* **What the task requires**: Your answer must be the data repeated exactly, with no pictures in it.
---- Data shown
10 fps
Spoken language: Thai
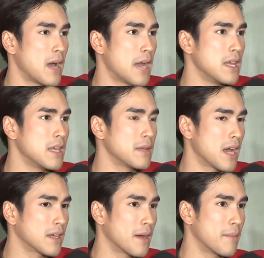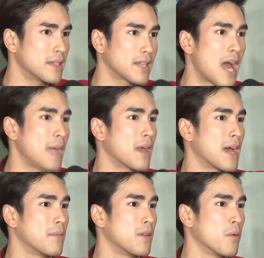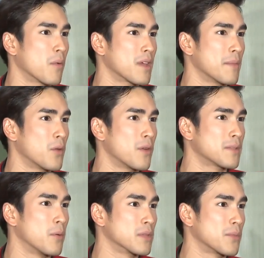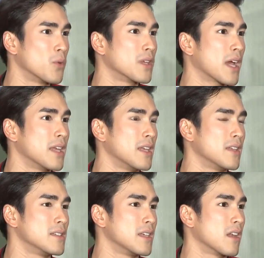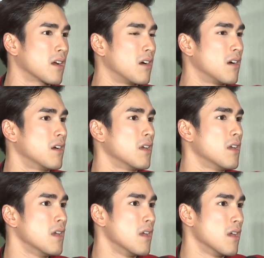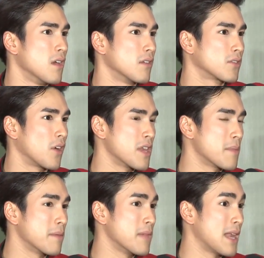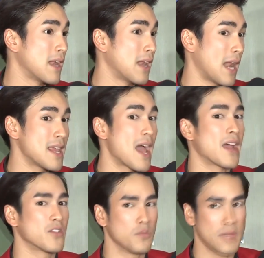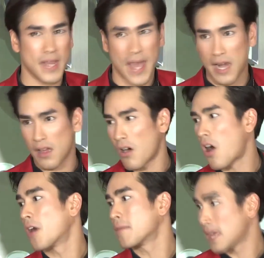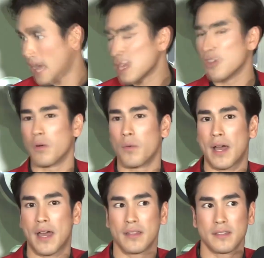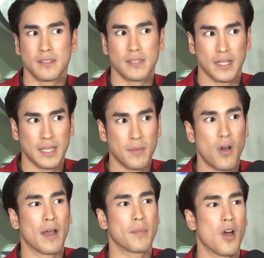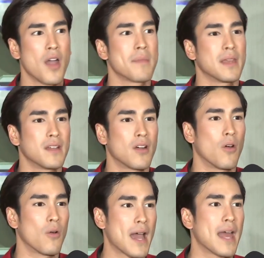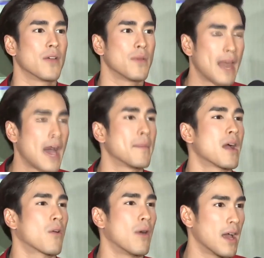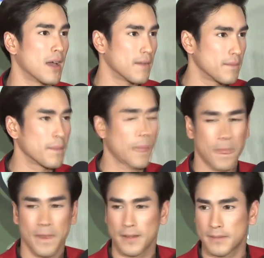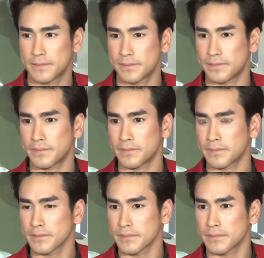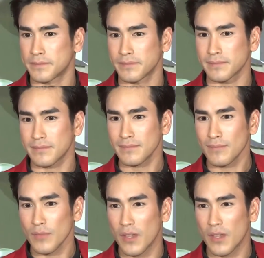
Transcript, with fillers: อันนี้ยังยังไม่ทราบนะครับแล้วผมก็ยังไม่รู้ว่าผมจะพูดยังไงดีจริงๆแล้วก็ตอนนี้มันมีหลายอย่างอยู่มีงานละครมีอะไรอยู่ผมว่าอย่างที่บอกครับรอให้เป็นเรื่องของโอกาสและเวลามากกว่าเห็นไหมโยนหินถามทางในไอจีแล้วแฟนคลับ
--------
* **Answer space**:
10 fps
Spoken language: Thai
Transcript, with fillers: อันนี้ยังยังไม่ทราบนะครับแล้วผมก็ยังไม่รู้ว่าผมจะพูดยังไงดีจริงๆแล้วก็ตอนนี้มันมีหลายอย่างอยู่มีงานละครมีอะไรอยู่ผมว่าอย่างที่บอกครับรอให้เป็นเรื่องของโอกาสและเวลามากกว่าเห็นไหมโยนหินถามทางในไอจีแล้วแฟนคลับ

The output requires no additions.